A significant contribution to greater predictability of the investment environment was also brought by the amendment of the Investment Promotion Act in 2023, which newly regulated the notification of foreign direct investments in strategic sectors. Unlike the previous regulation,[3] the obligation to notify and undergo the screening process now applies only to investments in strategic sectors originating from non-EU countries, while the notification procedure and thereby the conditions for carrying out foreign direct investments in Slovenia have been more clearly defined. The new regulation significantly reduces regulatory risks and uncertainty for foreign investors, as the process is now more determined and predictable.

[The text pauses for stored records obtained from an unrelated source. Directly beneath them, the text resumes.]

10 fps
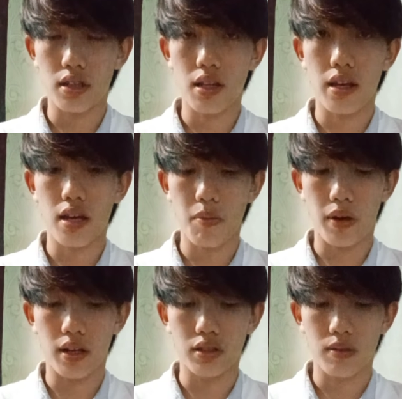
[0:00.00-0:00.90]

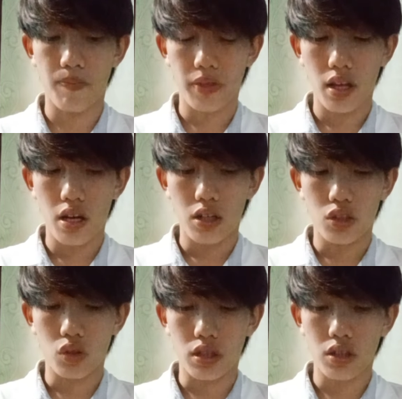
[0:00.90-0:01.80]
Eukaryotes have
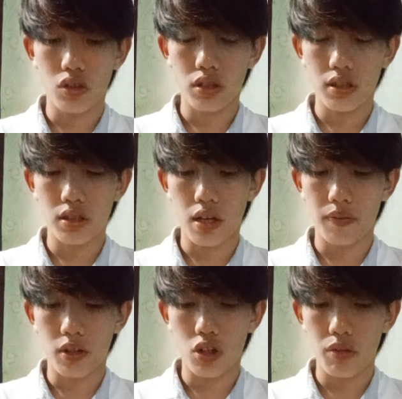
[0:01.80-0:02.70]
chloroplast that has
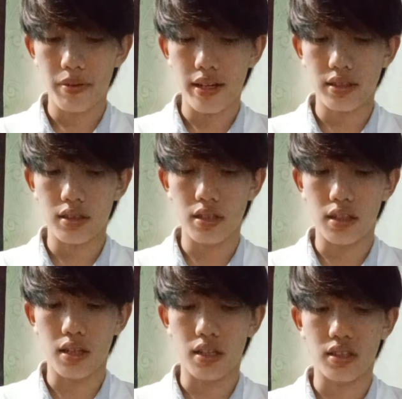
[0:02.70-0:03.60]
a surrounding
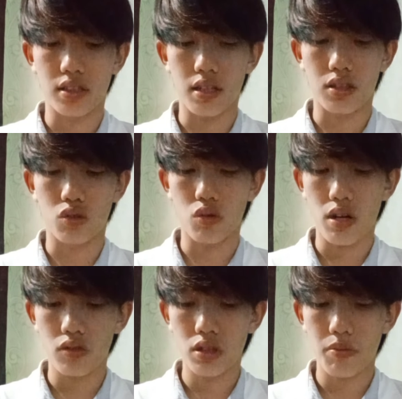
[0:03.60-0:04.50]
membrane compared to
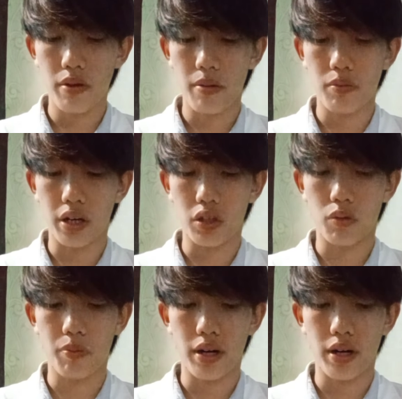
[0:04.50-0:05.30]
prokaryotes.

Between 2023 and 2025, Slovenian commercial law has been thoroughly modernized and aligned with European rules. For mergers and acquisitions, this brings greater clarity and security, but also an increased need for professional support already in the early stages. At the same time, sustainability factors are becoming ever more important – ESG indicators are now key in company valuations and investment decisions. Although the new solutions allow for greater efficiency and transparency, the successful execution of M&A transactions requires active monitoring of legislative changes and the timely involvement of legal experts already at the planning stage of the transaction.
[1] Zakon o gospodarskih družbah (Official Gazette of the Republic of Slovenia, no. 65/09 – official consolidated text, 33/11, 91/11, 100/11 - dec. US, 32/12, 57/12, 44/13 – dec. US, 82/13, 55/15, 15/17, 22/19 - ZPosS, 158/20 - ZIntPK-C, 175/20 - ZIUOPDVE, 18/21, 18/23 - ZDU-1O, 75/23, 102/24).
[2] Zakon o spodbujanju investicij (Official Gazette of the Republic of Slovenia, no. 13/18, 80/20 - ZIUOOPE, 203/20 - ZIUPOPDVE, 204/21, 29/22, 65/23, 131/23 - ZORZFS, 31/24).
[3] The procedures for foreign direct investments screening were previously defined by the Act on Intervention Measures to Mitigate and Remedy the Consequences of the COVID-19 Epidemic (Official Gazette of the Republic of Slovenia, no. 80/20, 152/20 – ZZUOOP, 175/20 – ZIUOPDVE, 203/20 – ZIUPOPDVE, 15/21 – ZDUOP, 112/21 – ZIUPGT, and 206/21 – ZDUPŠOP).